===== Stored data

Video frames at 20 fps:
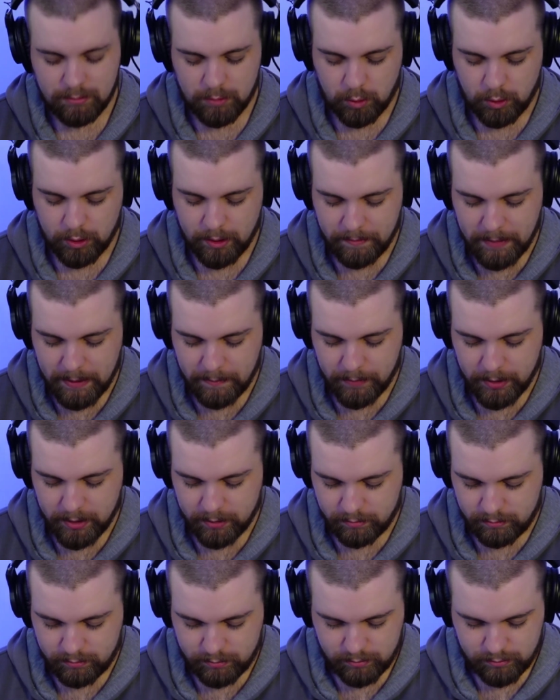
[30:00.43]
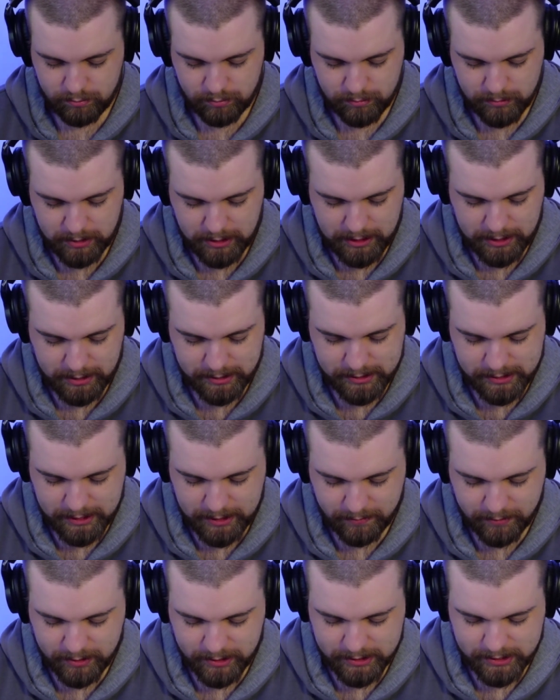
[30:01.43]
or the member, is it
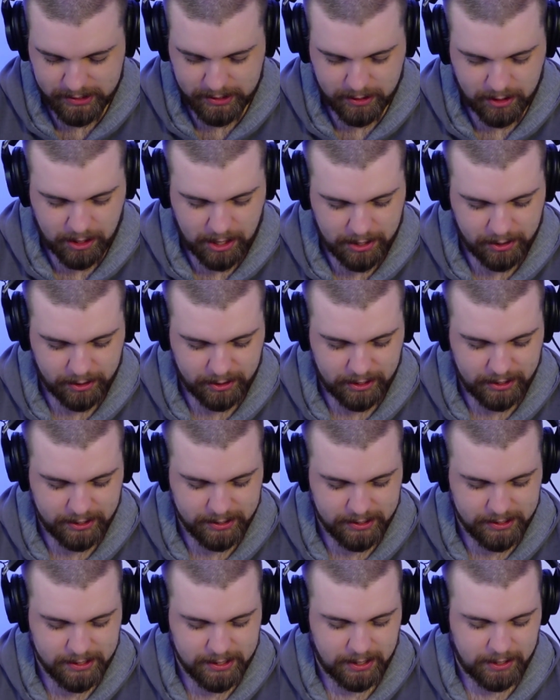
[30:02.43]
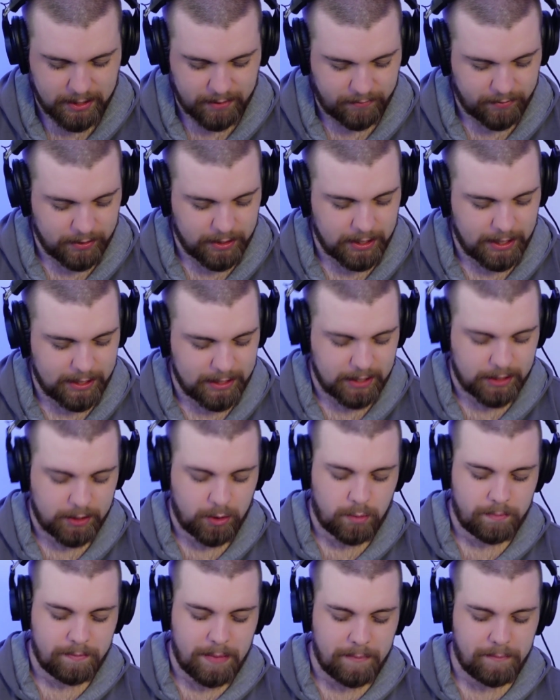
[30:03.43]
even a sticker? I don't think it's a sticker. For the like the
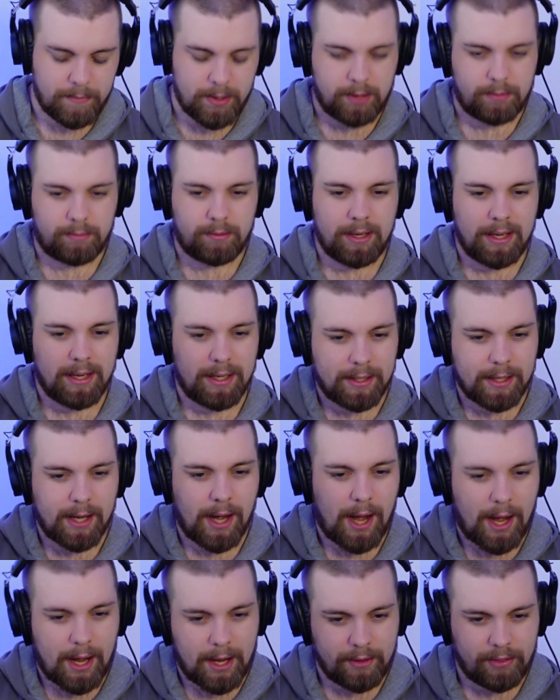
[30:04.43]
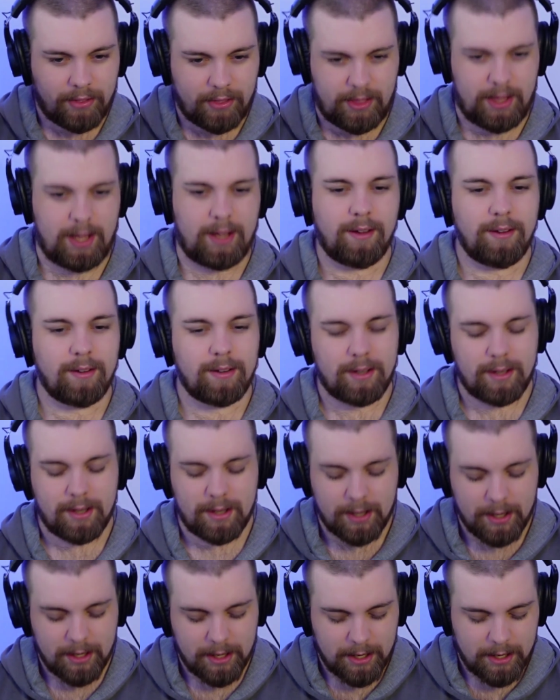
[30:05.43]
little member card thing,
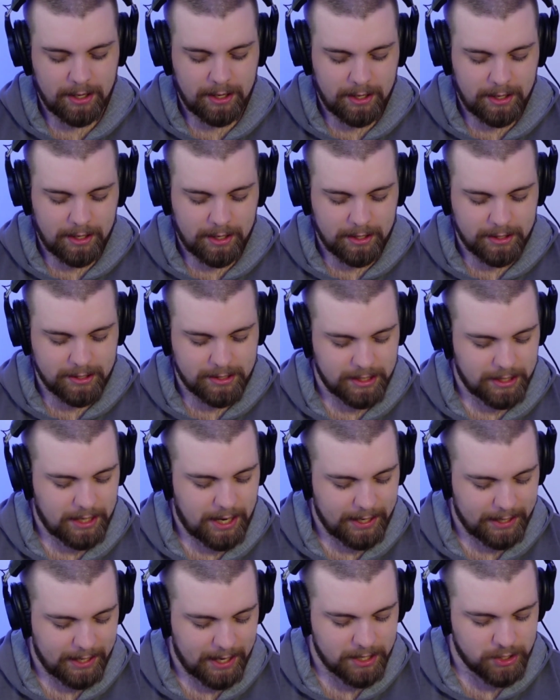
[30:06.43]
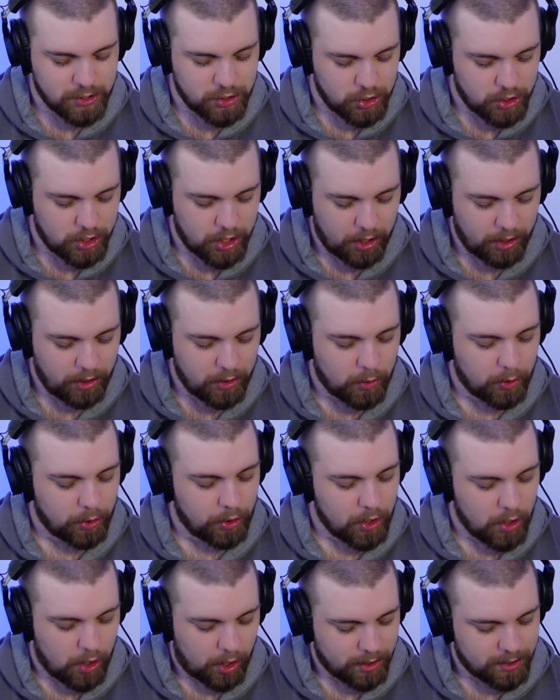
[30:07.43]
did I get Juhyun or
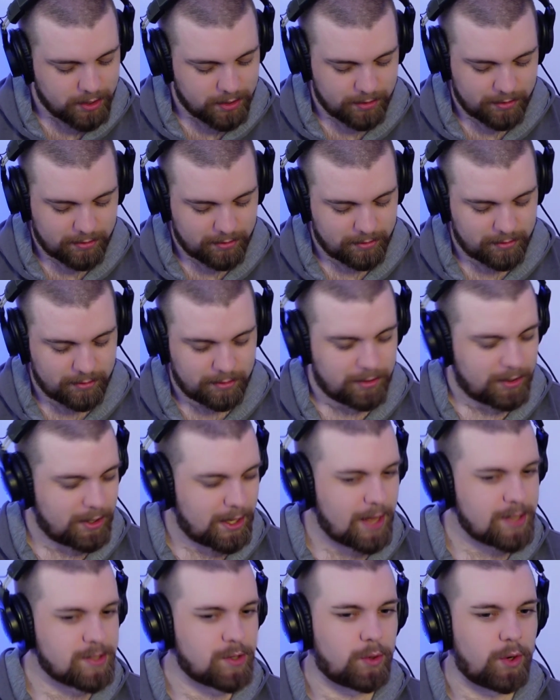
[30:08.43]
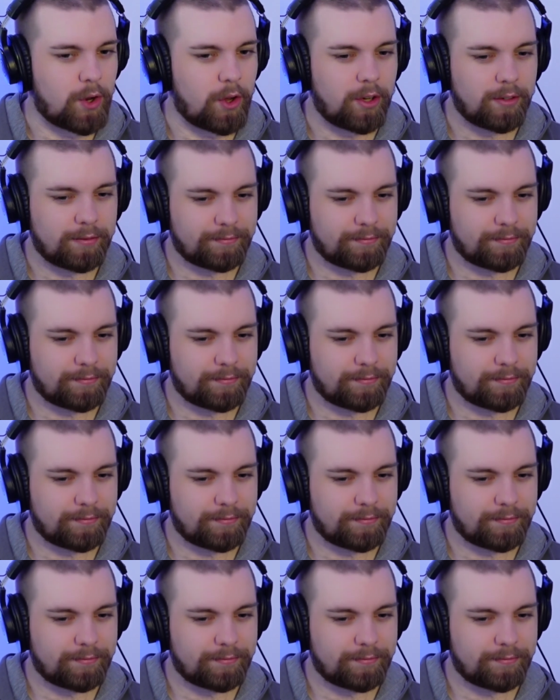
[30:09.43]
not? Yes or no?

==========

Exercise brief: Return the records exactly as they stand, and drop every picture.

Exercise result:
Video frames at 20 fps:
[30:00.43]
[30:01.43]
or the member, is it
[30:02.43]
[30:03.43]
even a sticker? I don't think it's a sticker. For the like the
[30:04.43]
[30:05.43]
little member card thing,
[30:06.43]
[30:07.43]
did I get Juhyun or
[30:08.43]
[30:09.43]
not? Yes or no?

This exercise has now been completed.